Roger Köppel antwortet mit seinem fast berühmt gewordenen Satz «Das Volk ist der Chef», welcher bei einem Auftritt bei «Hart aber Fair» im Gespräch mit Ralf Stegner (SPD) mediale Premiere feierte und den er seitdem gerne hier und da in spitzem Hochdeutsch wiedergibt. Balthasar Glättli bejaht im Grundsatz, betont zudem die besondere Verantwortung des Parlaments bei der Würdigung der Grundsatzbestimmungen der Bundesverfassung bei der Ausarbeitung der Gesetze, da die Schweiz kein Verfassungsgericht hat.

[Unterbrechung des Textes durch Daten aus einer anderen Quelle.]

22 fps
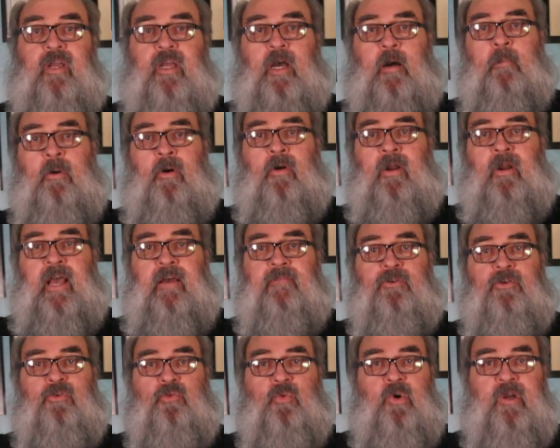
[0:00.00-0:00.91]
come on
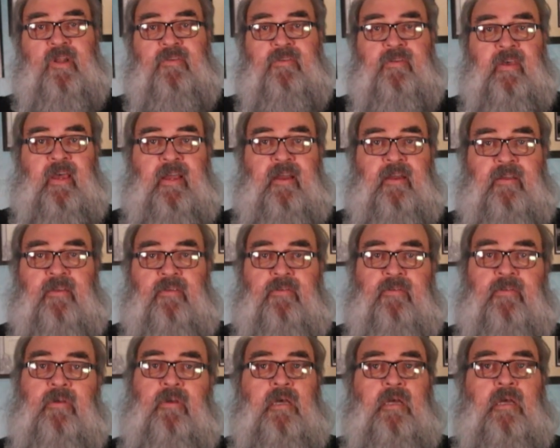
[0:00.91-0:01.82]
after 20
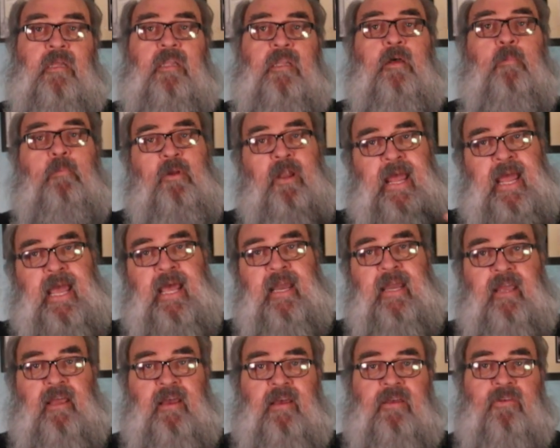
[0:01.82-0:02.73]
seconds. The plan
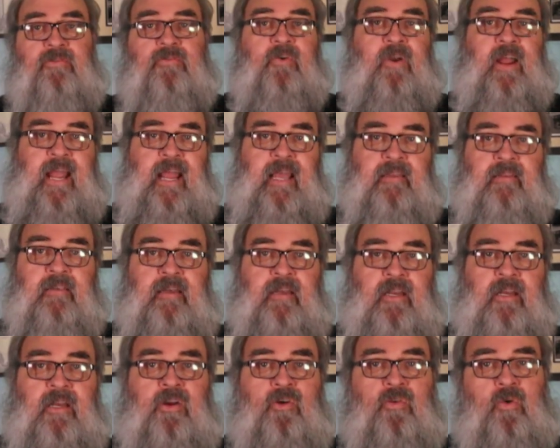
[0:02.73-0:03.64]
is for
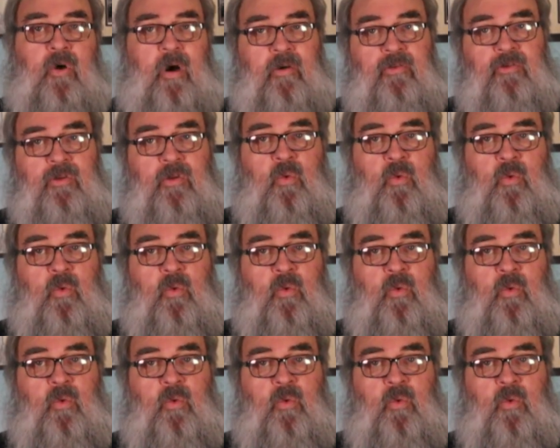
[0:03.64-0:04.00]
Anthony to cross the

Dies verbindet er mit einem Appell an die Anwesenden; da die Durchsetzungsinitiative diesen Schritt überspringt und quasi direkt anwendbar ist, muss diese sorgfältige Würdigung nun von den Stimmbürgerinnen und Stimmbürgern vorgenommen werden. Das Parlament wird übergangen. «Schade, dass so ein Schritt notwendig war» pflichtet im Roger Köppel bei.

Für Auflockerung zwischendurch sorgten immer wieder rhetorische Ergüsse wie das «pädagogisch, gesundbeterische Weltverständnis», was mit einem Schmunzeln Herrn Glättli unterstellt wird, oder der Vorwurf des «Kontorsionismus» an Herrn Köppel, welcher sich bisher nach ausgiebiger Recherche noch nicht im Duden auffinden lies.

Der letzte Themenblock betrifft das Verhältnis der Initiative zu internationalem Recht. Ein heisses Eisen, welches der grüne Nationalrat mit beiden Händen beherzt anpackt: Die Schweiz würde bei Annahme und anschliessender Durchführung gegenüber den Menschenrechten in Strassbourg unterliegen und gerügt werden. Was er befürwortet, da die Rechte des Individuums gegenüber dem Staat geschützt werden müssen durch eine Institution wie den Europäischen Gerichtshof für Menschenrechte. Er prognostiziert den Aufschrei der SVP unter dem Slogan «keine fremden Richter». Ohne da zu widersprechen betont Roger Köppel, dass die Aufgabe des Schutzes der Menschenrechte beim Volk liegt und diese besser garantiert, mit Verweis auf den Staatsrechtler Zaccaria Giacometti, der sich gegen Bundesrat und Parlament nach dem zweiten Weltkrieg per Initiative für die Abschaffung des Notrechts einsetzte, um zur direkten Demokratie zurückzukehren.

Zum Schluss der Veranstaltung wird die Runde geöffnet. Eine Zuschauerfrage betreffend der praktischen Durchführbarkeit von Ausschaffungen wird sehr überraschend von beiden als «problemlos» beantwortet. So endete die Podiumsdiskussion im Audimax wie sie begonnen hatte; mit einem kleinen Konsens.